== SUPPLIED INFORMATION ==

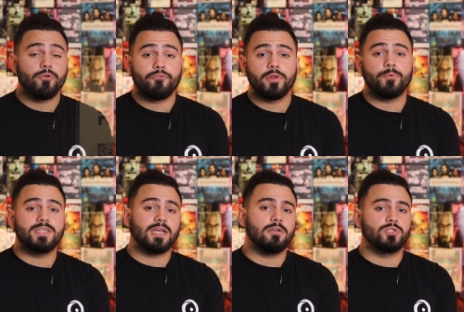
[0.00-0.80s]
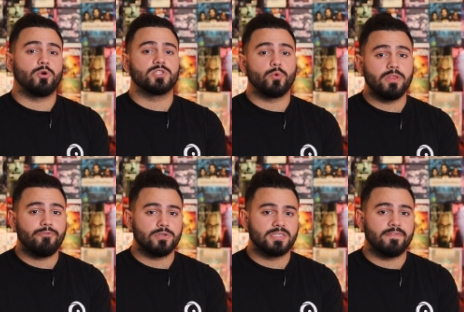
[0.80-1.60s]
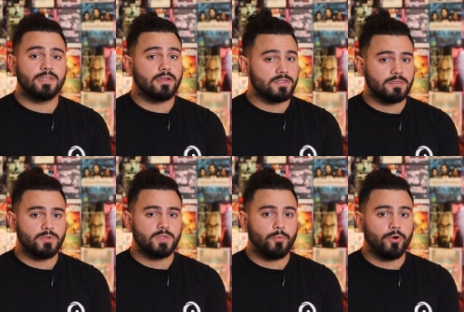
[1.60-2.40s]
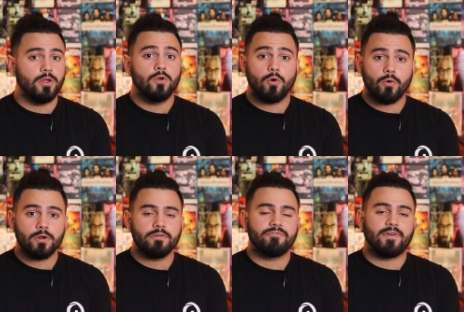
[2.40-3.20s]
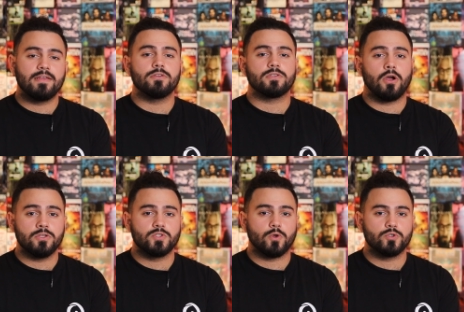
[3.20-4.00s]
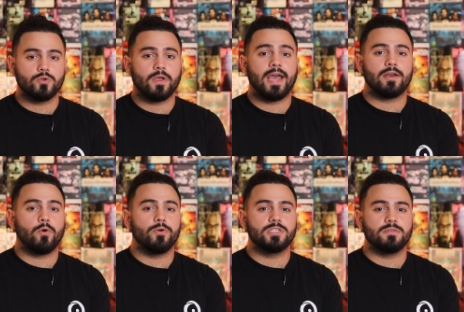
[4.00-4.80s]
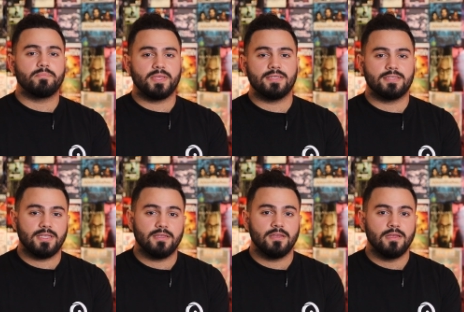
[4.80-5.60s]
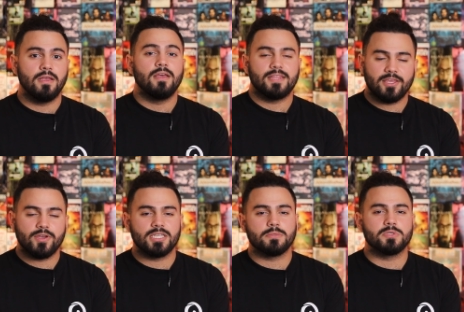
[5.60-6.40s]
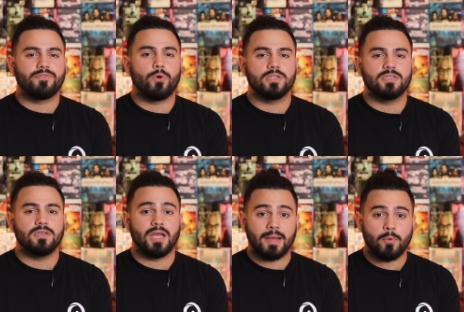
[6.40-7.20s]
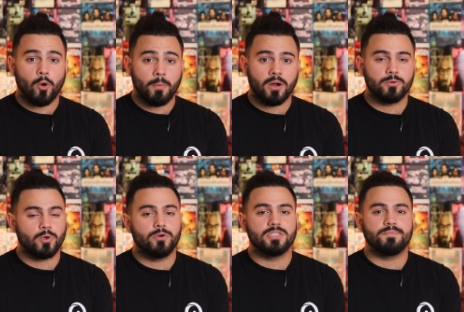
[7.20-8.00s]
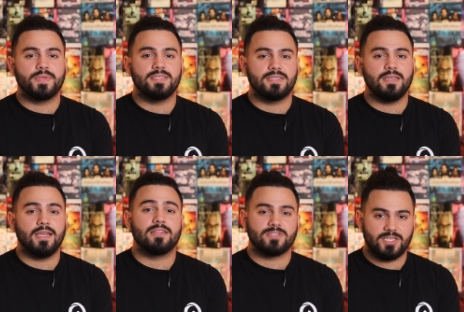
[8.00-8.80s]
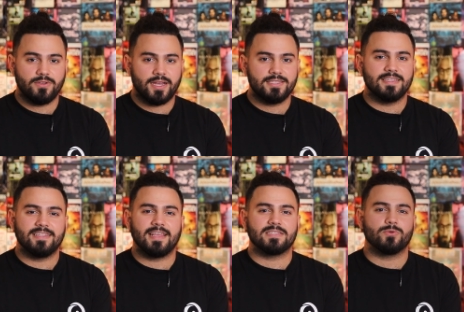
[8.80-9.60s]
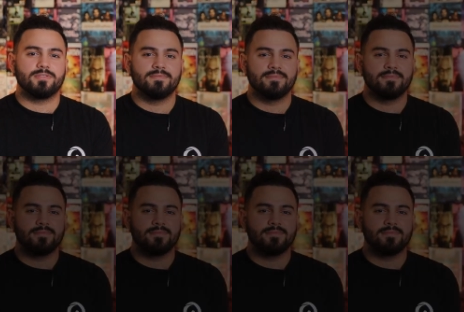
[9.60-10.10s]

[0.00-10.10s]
feel free to reach out to our 24-7 customer support or find us on social at Origin PC. Thank you guys so much for watching. I'm Omar with Origin PC and I'll see you guys in the next one.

== WHAT YOU HAVE TO DO ==
Leave out every picture and transcribe the remaining entries exactly.

== OUTPUT FOR THIS TASK ==
[0.00-0.80s]
[0.80-1.60s]
[1.60-2.40s]
[2.40-3.20s]
[3.20-4.00s]
[4.00-4.80s]
[4.80-5.60s]
[5.60-6.40s]
[6.40-7.20s]
[7.20-8.00s]
[8.00-8.80s]
[8.80-9.60s]
[9.60-10.10s]

[0.00-10.10s]
feel free to reach out to our 24-7 customer support or find us on social at Origin PC. Thank you guys so much for watching. I'm Omar with Origin PC and I'll see you guys in the next one.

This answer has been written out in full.